I won’t pretend I lost a friend.
The late customer wouldn’t know me. I served him for years and tolerated his sometimes-drunken stops at the store. Any friendliness felt transactional.
I confirmed this on a Saturday morning walk in late March. As I passed him and said hello, he bared his teeth and said nothing. Even his faithful dog, who always came right to me for treats, walked past as if I was a complete unknown. He was such a fixture in the store that I never thought that would be the last time I saw him.
Something about a regular customer dying out of nowhere hit me hard. He died weeks earlier, had a memorial, and already been forgotten by 99 percent of the people who knew him. I heard he landed in the hospital a while ago, but he had bounced back from past health collapses. He had complications from a traumatic brain injury. He was either beaten up or hit head his head and ended up in a medically induced coma, but did not recover.

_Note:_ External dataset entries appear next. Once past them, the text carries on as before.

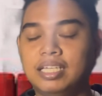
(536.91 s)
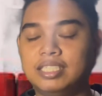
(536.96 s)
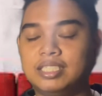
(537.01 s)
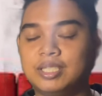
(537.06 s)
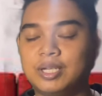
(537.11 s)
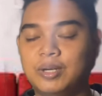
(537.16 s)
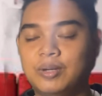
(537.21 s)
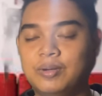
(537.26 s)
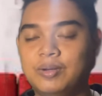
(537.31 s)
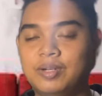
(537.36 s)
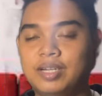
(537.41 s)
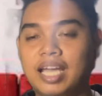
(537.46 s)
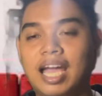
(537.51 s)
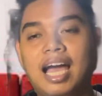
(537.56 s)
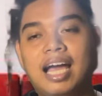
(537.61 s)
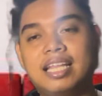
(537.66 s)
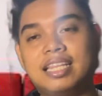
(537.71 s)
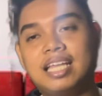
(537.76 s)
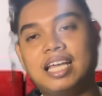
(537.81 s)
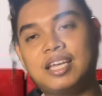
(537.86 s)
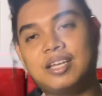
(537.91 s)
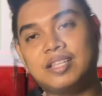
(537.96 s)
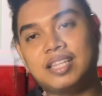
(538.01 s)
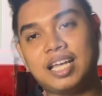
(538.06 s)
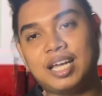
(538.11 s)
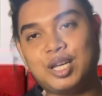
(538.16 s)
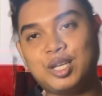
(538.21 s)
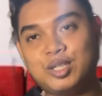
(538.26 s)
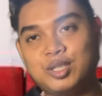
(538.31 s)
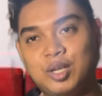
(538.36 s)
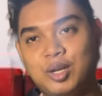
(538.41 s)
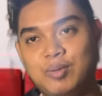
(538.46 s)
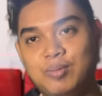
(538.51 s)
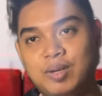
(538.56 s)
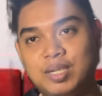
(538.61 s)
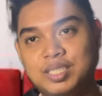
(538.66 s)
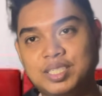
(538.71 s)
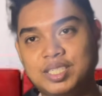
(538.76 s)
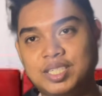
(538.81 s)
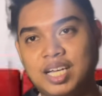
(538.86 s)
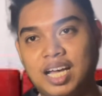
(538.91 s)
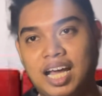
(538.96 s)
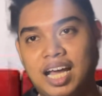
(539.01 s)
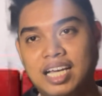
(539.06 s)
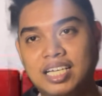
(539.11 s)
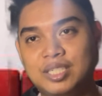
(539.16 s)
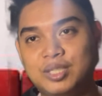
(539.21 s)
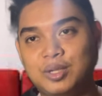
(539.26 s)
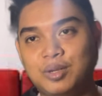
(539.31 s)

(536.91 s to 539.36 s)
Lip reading: So yeah, thank you so much, guys.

As I gradually learned the regular customers, this one stood apart. He came in the store, swaggering – well, often just staggering. I worked nights and it was usually not his first visit.

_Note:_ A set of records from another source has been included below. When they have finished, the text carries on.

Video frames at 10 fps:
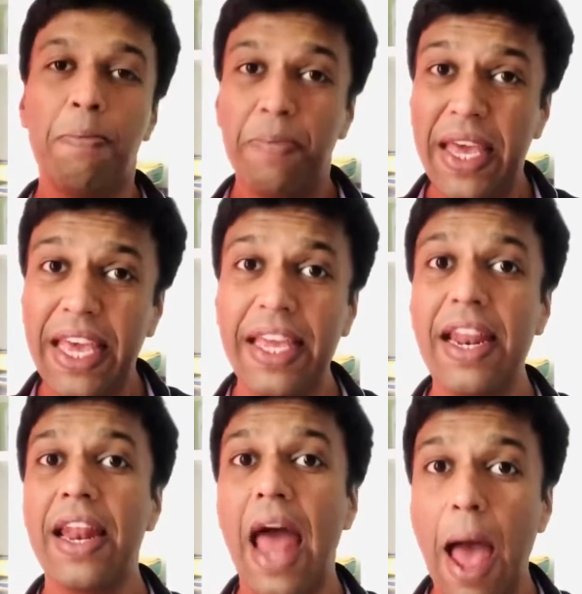Be in
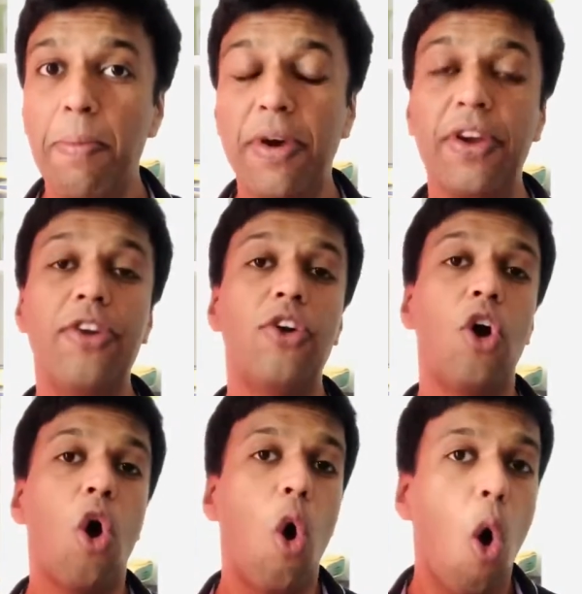a habit
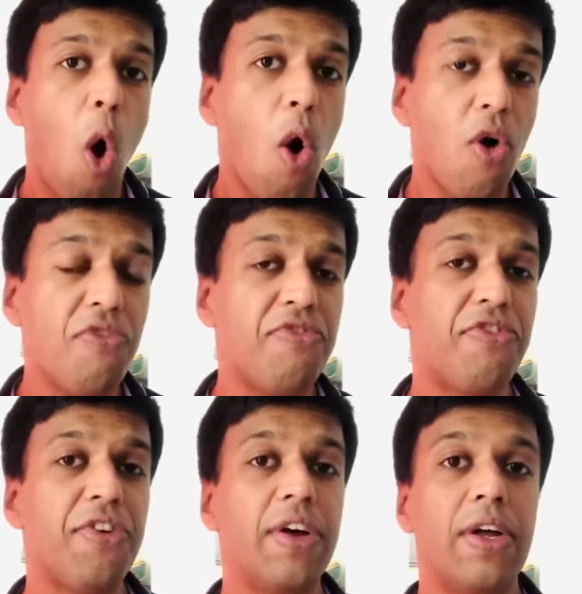
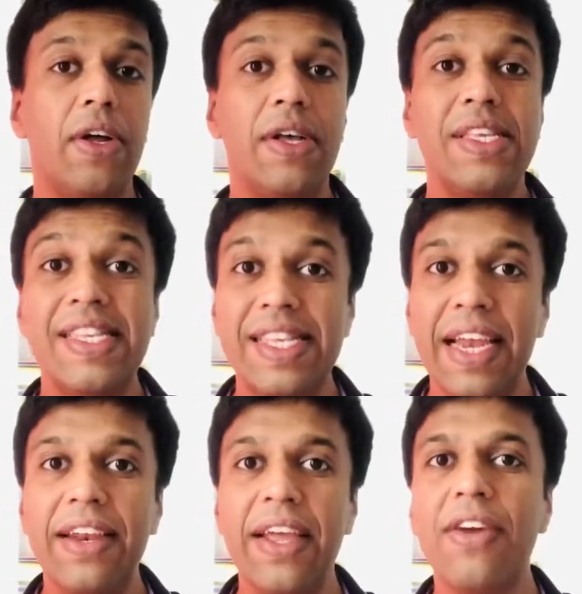of
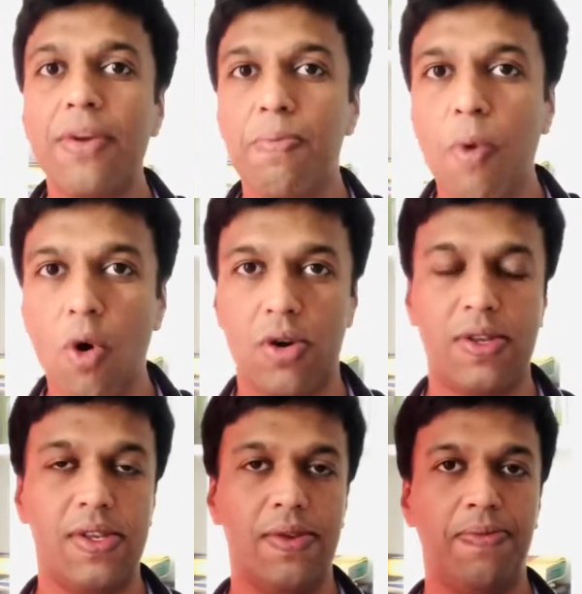sending
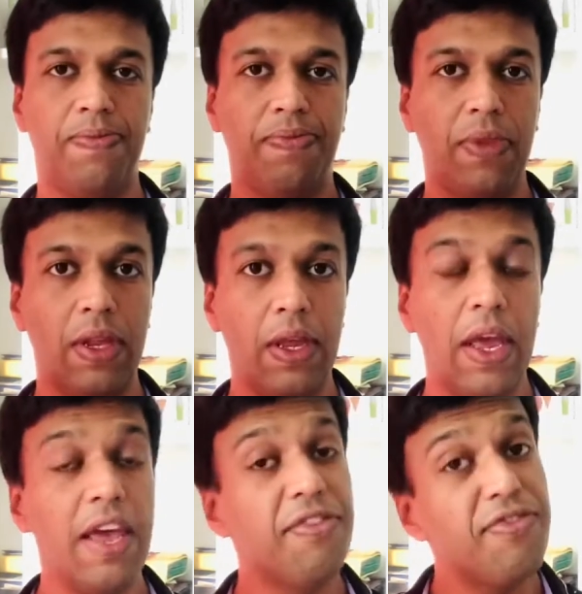reports.
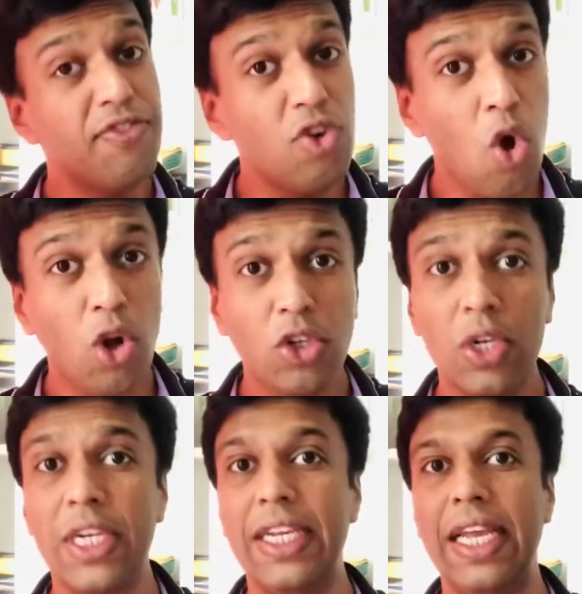If not
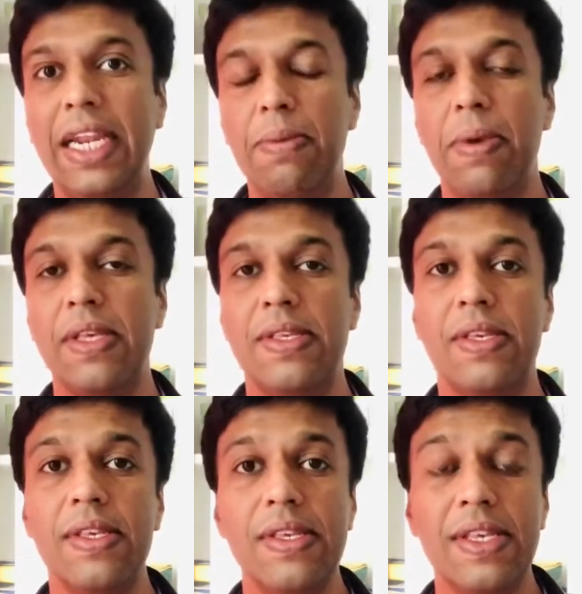on a daily
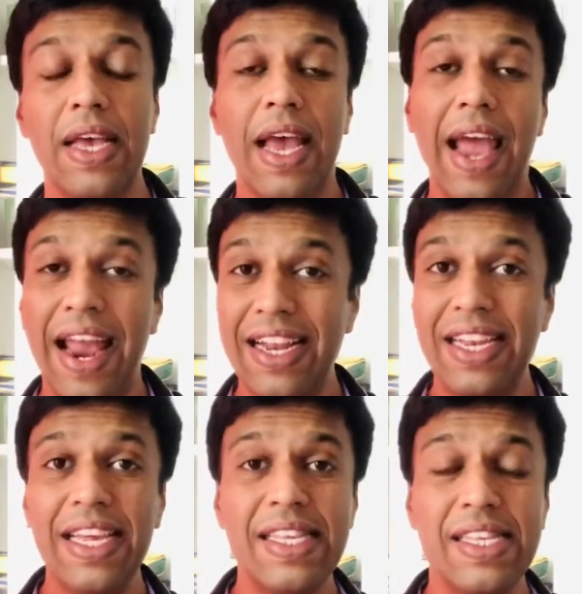basis,
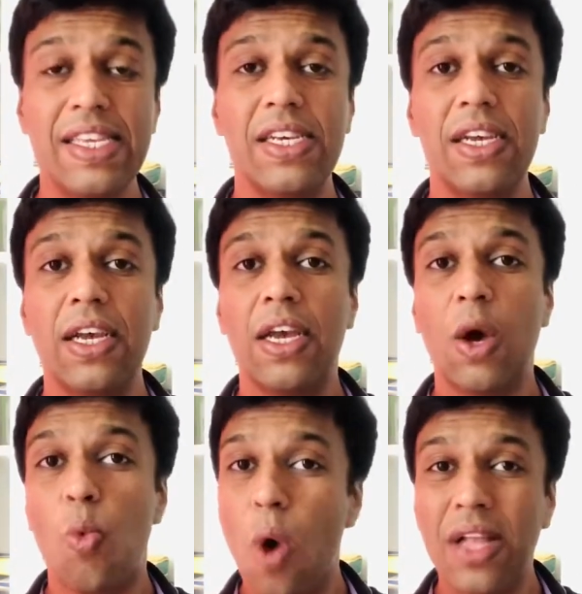at least
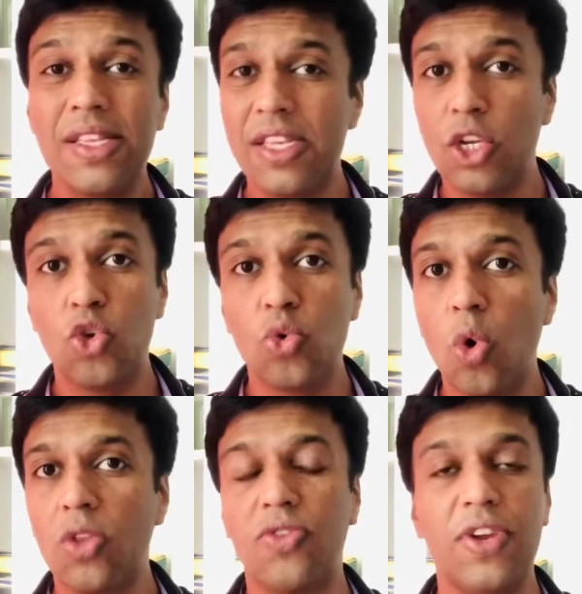once in
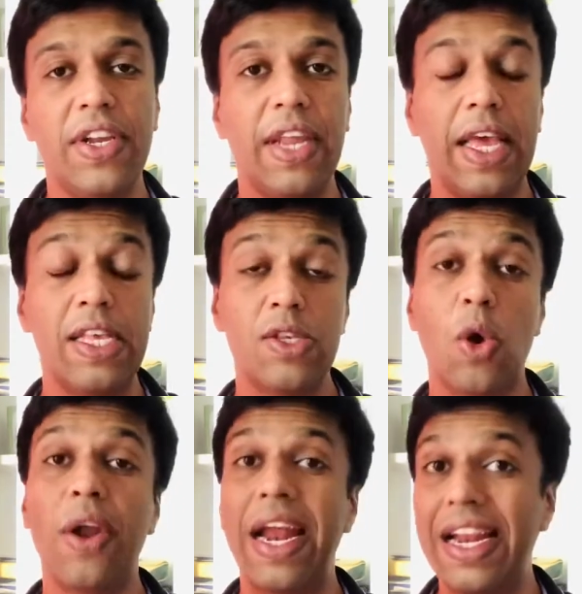2 or 3 days,
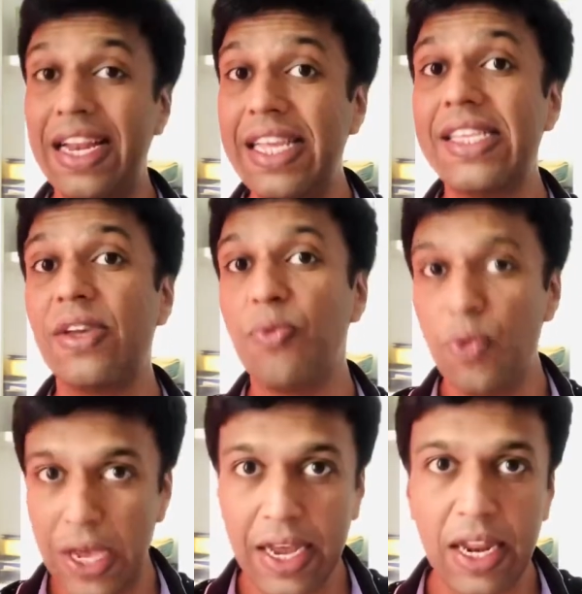or at least a
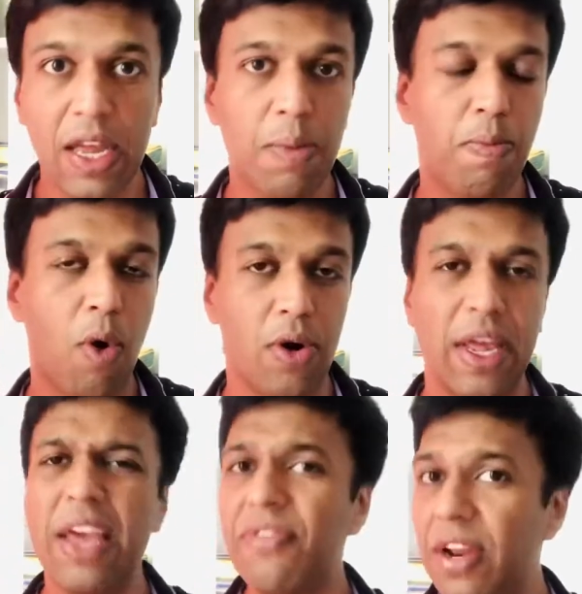weekly report,
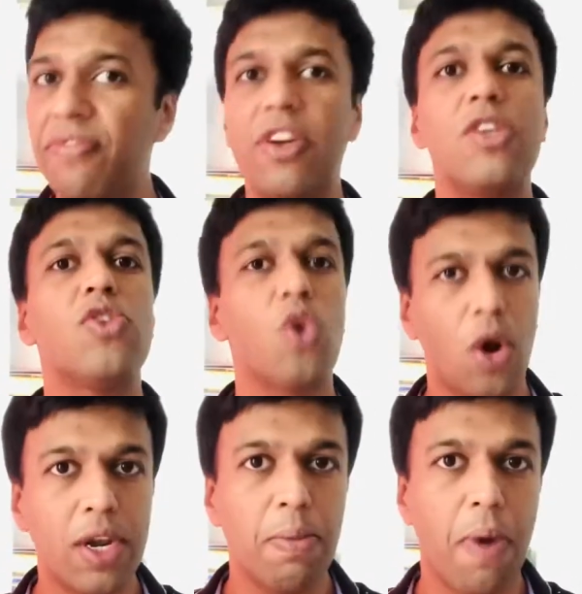even if it is
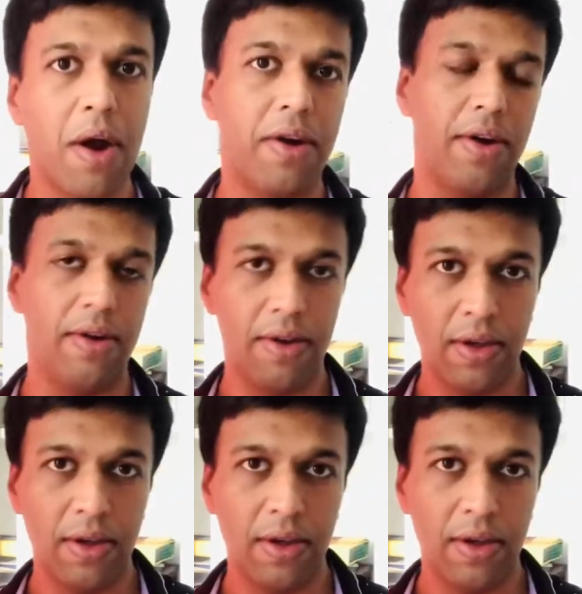not demanded.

He wore a leather cowboy hat and leather vest for the whole summer. Wandering about with a guitar or bass guitar. Then he had amp fitted into a suitcase. He seemed to crave spectacle.
The summer I worked so much, he grated on me. Everyday brought something new. First, he would set his Bluetooth speaker on the counter, drowning out our own music. He always had the dog with him too.
But the real guy under the addiction emerged when his son died tragically. It wore on him. We treated him differently because the swagger vanished. He could be annoying at times, but never really really struck a nerve with me again.
Sometimes bad habits calcify. A good person lies beneath, but addiction and poor decisions add layer upon layer, effectively becoming the personality. Reaching the person becomes impossible, only the caricature rises.
When sober, he was likable. He cleaned up nicely. But after his son’s death, sobriety rarely peeked out.
I wondered immediately what happened to his dog. She was sweet, except with other dogs, which always made me fear his habit of dropping her leash when he walked in the store. One time I stood behind Vince in the post office line; he didn’t notice me, but June eyeballed me as someone who had petted her and had delivered treats at the store. When she realized I had no treats, she turned back.
When he went into the hospital, his dog went several days stuck in his apartment, but she was rescued and is with someone else now. The poor girl didn’t get a goodbye with her owner. Maybe that’s what I feel worst about, the loyal pet of a complicated person shuttled off to a new life.
I learned long ago not to judge what little joy some people get from life, even if it’s something you try not to do. The customer hurt himself by drinking cheap schnapps, but his existence was not always a pleasant one. If those drinks soothed something in him, maybe that’s okay.
Life weighs on us all. While there are better ways to bear it, he (mostly) didn’t hurt anyone, and he clearly cared for his canine sidekick. I’ll choose to forget the boorish behavior, and remember a good dog-father.